--- What to do ---
Please print every line of the material below exactly.

Source material: Begin

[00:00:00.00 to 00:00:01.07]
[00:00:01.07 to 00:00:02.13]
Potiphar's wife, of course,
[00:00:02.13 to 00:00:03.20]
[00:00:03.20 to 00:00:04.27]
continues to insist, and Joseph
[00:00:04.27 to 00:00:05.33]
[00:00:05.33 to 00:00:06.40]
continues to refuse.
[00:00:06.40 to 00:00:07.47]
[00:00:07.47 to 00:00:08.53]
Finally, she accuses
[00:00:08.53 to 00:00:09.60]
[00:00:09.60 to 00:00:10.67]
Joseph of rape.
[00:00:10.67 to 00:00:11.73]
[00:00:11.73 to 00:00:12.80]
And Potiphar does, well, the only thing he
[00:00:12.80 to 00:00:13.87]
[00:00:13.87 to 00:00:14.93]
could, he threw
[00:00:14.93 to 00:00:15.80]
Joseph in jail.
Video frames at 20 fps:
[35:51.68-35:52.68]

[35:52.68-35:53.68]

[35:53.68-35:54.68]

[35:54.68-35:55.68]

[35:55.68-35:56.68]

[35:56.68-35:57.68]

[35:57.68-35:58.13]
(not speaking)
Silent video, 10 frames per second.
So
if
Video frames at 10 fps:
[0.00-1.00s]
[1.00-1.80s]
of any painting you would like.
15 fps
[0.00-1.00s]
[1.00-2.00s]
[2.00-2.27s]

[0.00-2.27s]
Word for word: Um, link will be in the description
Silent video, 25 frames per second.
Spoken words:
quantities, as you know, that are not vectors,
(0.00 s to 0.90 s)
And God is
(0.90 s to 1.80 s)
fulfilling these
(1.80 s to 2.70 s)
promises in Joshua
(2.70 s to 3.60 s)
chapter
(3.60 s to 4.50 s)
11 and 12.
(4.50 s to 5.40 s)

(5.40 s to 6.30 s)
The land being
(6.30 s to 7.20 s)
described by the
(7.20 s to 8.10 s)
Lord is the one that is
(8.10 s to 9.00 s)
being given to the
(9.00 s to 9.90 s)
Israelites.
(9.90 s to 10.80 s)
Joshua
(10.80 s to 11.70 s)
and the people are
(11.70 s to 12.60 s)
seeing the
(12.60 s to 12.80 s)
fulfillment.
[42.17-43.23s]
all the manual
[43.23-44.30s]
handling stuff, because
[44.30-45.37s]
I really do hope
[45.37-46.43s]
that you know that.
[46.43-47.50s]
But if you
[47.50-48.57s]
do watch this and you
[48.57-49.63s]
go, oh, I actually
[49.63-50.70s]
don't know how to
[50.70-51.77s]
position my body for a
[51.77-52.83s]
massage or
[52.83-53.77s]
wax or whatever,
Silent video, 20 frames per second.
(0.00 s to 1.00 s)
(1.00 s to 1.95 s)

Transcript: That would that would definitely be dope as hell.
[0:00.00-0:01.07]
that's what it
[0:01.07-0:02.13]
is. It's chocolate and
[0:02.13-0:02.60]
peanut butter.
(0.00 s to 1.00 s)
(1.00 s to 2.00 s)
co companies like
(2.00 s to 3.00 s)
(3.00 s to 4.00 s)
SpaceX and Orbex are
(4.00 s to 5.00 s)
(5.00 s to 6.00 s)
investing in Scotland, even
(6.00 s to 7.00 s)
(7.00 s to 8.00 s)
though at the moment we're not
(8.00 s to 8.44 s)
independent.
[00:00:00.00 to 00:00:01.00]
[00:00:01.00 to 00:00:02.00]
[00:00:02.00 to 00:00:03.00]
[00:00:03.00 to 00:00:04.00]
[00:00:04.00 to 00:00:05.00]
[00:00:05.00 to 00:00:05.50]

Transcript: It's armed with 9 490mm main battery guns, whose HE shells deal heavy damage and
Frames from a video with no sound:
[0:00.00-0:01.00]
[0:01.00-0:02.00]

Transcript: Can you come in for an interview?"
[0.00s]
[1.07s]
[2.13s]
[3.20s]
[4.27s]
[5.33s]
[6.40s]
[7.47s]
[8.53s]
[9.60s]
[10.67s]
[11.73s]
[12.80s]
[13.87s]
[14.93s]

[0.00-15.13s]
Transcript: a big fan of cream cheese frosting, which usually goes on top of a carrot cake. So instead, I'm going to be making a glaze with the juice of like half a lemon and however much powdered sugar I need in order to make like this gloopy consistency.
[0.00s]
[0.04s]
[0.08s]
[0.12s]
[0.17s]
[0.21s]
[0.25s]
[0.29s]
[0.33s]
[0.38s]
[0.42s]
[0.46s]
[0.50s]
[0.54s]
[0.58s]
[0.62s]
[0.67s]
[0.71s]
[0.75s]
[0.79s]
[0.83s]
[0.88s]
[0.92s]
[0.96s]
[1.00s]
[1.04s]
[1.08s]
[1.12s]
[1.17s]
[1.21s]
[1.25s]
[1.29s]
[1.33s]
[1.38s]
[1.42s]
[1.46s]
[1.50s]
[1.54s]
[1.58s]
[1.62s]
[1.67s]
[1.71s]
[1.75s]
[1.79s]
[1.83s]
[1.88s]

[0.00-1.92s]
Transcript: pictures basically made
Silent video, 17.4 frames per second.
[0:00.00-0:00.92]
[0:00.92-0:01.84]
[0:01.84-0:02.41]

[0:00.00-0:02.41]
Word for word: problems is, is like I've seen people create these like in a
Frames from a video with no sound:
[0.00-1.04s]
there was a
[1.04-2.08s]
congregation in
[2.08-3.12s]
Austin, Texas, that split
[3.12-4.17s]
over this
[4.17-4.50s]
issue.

Source material: End

--- Expected answer ---
[00:00:00.00 to 00:00:01.07]
[00:00:01.07 to 00:00:02.13]
Potiphar's wife, of course,
[00:00:02.13 to 00:00:03.20]
[00:00:03.20 to 00:00:04.27]
continues to insist, and Joseph
[00:00:04.27 to 00:00:05.33]
[00:00:05.33 to 00:00:06.40]
continues to refuse.
[00:00:06.40 to 00:00:07.47]
[00:00:07.47 to 00:00:08.53]
Finally, she accuses
[00:00:08.53 to 00:00:09.60]
[00:00:09.60 to 00:00:10.67]
Joseph of rape.
[00:00:10.67 to 00:00:11.73]
[00:00:11.73 to 00:00:12.80]
And Potiphar does, well, the only thing he
[00:00:12.80 to 00:00:13.87]
[00:00:13.87 to 00:00:14.93]
could, he threw
[00:00:14.93 to 00:00:15.80]
Joseph in jail.
Video frames at 20 fps:
[35:51.68-35:52.68]

[35:52.68-35:53.68]

[35:53.68-35:54.68]

[35:54.68-35:55.68]

[35:55.68-35:56.68]

[35:56.68-35:57.68]

[35:57.68-35:58.13]
(not speaking)
Silent video, 10 frames per second.
So
if
Video frames at 10 fps:
[0.00-1.00s]
[1.00-1.80s]
of any painting you would like.
15 fps
[0.00-1.00s]
[1.00-2.00s]
[2.00-2.27s]

[0.00-2.27s]
Word for word: Um, link will be in the description
Silent video, 25 frames per second.
Spoken words:
quantities, as you know, that are not vectors,
(0.00 s to 0.90 s)
And God is
(0.90 s to 1.80 s)
fulfilling these
(1.80 s to 2.70 s)
promises in Joshua
(2.70 s to 3.60 s)
chapter
(3.60 s to 4.50 s)
11 and 12.
(4.50 s to 5.40 s)

(5.40 s to 6.30 s)
The land being
(6.30 s to 7.20 s)
described by the
(7.20 s to 8.10 s)
Lord is the one that is
(8.10 s to 9.00 s)
being given to the
(9.00 s to 9.90 s)
Israelites.
(9.90 s to 10.80 s)
Joshua
(10.80 s to 11.70 s)
and the people are
(11.70 s to 12.60 s)
seeing the
(12.60 s to 12.80 s)
fulfillment.
[42.17-43.23s]
all the manual
[43.23-44.30s]
handling stuff, because
[44.30-45.37s]
I really do hope
[45.37-46.43s]
that you know that.
[46.43-47.50s]
But if you
[47.50-48.57s]
do watch this and you
[48.57-49.63s]
go, oh, I actually
[49.63-50.70s]
don't know how to
[50.70-51.77s]
position my body for a
[51.77-52.83s]
massage or
[52.83-53.77s]
wax or whatever,
Silent video, 20 frames per second.
(0.00 s to 1.00 s)
(1.00 s to 1.95 s)

Transcript: That would that would definitely be dope as hell.
[0:00.00-0:01.07]
that's what it
[0:01.07-0:02.13]
is. It's chocolate and
[0:02.13-0:02.60]
peanut butter.
(0.00 s to 1.00 s)
(1.00 s to 2.00 s)
co companies like
(2.00 s to 3.00 s)
(3.00 s to 4.00 s)
SpaceX and Orbex are
(4.00 s to 5.00 s)
(5.00 s to 6.00 s)
investing in Scotland, even
(6.00 s to 7.00 s)
(7.00 s to 8.00 s)
though at the moment we're not
(8.00 s to 8.44 s)
independent.
[00:00:00.00 to 00:00:01.00]
[00:00:01.00 to 00:00:02.00]
[00:00:02.00 to 00:00:03.00]
[00:00:03.00 to 00:00:04.00]
[00:00:04.00 to 00:00:05.00]
[00:00:05.00 to 00:00:05.50]

Transcript: It's armed with 9 490mm main battery guns, whose HE shells deal heavy damage and
Frames from a video with no sound:
[0:00.00-0:01.00]
[0:01.00-0:02.00]

Transcript: Can you come in for an interview?"
[0.00s]
[1.07s]
[2.13s]
[3.20s]
[4.27s]
[5.33s]
[6.40s]
[7.47s]
[8.53s]
[9.60s]
[10.67s]
[11.73s]
[12.80s]
[13.87s]
[14.93s]

[0.00-15.13s]
Transcript: a big fan of cream cheese frosting, which usually goes on top of a carrot cake. So instead, I'm going to be making a glaze with the juice of like half a lemon and however much powdered sugar I need in order to make like this gloopy consistency.
[0.00s]
[0.04s]
[0.08s]
[0.12s]
[0.17s]
[0.21s]
[0.25s]
[0.29s]
[0.33s]
[0.38s]
[0.42s]
[0.46s]
[0.50s]
[0.54s]
[0.58s]
[0.62s]
[0.67s]
[0.71s]
[0.75s]
[0.79s]
[0.83s]
[0.88s]
[0.92s]
[0.96s]
[1.00s]
[1.04s]
[1.08s]
[1.12s]
[1.17s]
[1.21s]
[1.25s]
[1.29s]
[1.33s]
[1.38s]
[1.42s]
[1.46s]
[1.50s]
[1.54s]
[1.58s]
[1.62s]
[1.67s]
[1.71s]
[1.75s]
[1.79s]
[1.83s]
[1.88s]

[0.00-1.92s]
Transcript: pictures basically made
Silent video, 17.4 frames per second.
[0:00.00-0:00.92]
[0:00.92-0:01.84]
[0:01.84-0:02.41]

[0:00.00-0:02.41]
Word for word: problems is, is like I've seen people create these like in a
Frames from a video with no sound:
[0.00-1.04s]
there was a
[1.04-2.08s]
congregation in
[2.08-3.12s]
Austin, Texas, that split
[3.12-4.17s]
over this
[4.17-4.50s]
issue.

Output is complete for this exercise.